For three days that January, weather conditions would align to set up the perfect cloud seeding experiment. The sky was cold and cloudy—but no snow was falling. Over the course of these three days, the research plane would make more than a dozen trips over the mountaintops, releasing the same amount of silver iodide each time.
“For three days there was cloud cover, but no snowfall, no natural precipitation,” said Katja Friedrich, an atmospheric scientist at the University of Colorado, Boulder, who helped lead the SNOWIE project. “We put the seeding material into the supercooled liquid cloud, and we were able to generate precipitation. And that was very revolutionary.” Thanks to high-tech radar equipment, the scientists were able to monitor the response of the clouds from the moment the silver iodide was released into the air until the moment snow began to fall. Over the course of those three days, the scientists estimated that around 286 Olympic swimming pools’ worth of snow fell from the clouds they seeded.
Friedrich and her colleagues, including scientists from Colorado, Wyoming, Illinois and Idaho, published their findings in a groundbreakingpaperlast year inProceedings of the National Academy of Sciences.

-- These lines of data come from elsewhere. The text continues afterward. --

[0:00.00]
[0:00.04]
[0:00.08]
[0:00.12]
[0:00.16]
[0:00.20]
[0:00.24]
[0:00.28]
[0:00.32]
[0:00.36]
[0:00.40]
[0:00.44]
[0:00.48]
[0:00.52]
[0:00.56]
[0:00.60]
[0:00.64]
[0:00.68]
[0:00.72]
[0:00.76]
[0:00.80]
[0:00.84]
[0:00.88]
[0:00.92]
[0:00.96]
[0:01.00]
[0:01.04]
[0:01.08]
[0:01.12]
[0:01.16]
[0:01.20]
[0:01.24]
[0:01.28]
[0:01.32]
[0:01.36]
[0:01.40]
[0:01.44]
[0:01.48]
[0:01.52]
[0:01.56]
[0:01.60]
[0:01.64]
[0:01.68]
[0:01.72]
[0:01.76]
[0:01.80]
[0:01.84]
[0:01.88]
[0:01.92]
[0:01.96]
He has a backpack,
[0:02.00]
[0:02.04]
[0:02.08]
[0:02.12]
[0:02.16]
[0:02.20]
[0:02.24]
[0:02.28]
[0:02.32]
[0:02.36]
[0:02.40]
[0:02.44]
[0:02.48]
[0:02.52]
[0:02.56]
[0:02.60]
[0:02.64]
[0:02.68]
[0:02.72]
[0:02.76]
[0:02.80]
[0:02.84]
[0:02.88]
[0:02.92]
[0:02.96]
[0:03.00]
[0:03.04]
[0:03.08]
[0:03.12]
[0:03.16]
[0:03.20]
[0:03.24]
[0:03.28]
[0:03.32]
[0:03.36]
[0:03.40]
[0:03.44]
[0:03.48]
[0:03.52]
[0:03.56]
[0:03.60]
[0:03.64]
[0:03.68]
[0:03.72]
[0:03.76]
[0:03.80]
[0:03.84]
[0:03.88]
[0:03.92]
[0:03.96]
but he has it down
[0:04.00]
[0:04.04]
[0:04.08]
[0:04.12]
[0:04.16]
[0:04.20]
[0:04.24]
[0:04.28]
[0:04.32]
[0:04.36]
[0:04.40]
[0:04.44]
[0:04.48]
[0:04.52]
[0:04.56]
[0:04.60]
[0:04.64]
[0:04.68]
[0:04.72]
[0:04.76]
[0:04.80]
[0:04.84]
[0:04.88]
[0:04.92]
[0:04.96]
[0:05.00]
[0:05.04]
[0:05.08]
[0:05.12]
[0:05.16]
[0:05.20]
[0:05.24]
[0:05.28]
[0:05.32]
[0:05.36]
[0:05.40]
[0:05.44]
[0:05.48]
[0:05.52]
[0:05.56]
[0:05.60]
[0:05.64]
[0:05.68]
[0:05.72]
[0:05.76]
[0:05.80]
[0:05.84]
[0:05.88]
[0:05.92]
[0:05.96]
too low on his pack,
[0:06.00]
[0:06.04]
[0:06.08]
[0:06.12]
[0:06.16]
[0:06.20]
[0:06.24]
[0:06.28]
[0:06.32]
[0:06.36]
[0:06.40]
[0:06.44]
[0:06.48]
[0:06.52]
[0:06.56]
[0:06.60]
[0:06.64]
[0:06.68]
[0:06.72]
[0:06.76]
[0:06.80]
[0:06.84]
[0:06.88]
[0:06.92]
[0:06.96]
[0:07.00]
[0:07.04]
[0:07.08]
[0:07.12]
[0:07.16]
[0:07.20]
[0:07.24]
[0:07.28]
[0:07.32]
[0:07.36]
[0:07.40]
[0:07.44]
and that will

SNOWIE came in the midst of a kind of a renaissance for cloud seeding research in the United States. After years of relatively little scientific interest in weather modification, a series of projects over the last decade have paved the way for new insights.
We can understand the need for water for a growing population on the planet. But we still don’t have answers to the major questions. We, again, will refrain from calling the trails chemtrails even though they readily admit that silver iodide in the sky. What we would like to know is what the effect of sliver iodide-produced precipitation does to the natural water ecosystem as well as the soil. We would also like to know why so many people have had bronchial ailments recently when the skies have been peppered since New Years Day in North Texas. There are so many questions and the still the most basic one is, should we be playing God?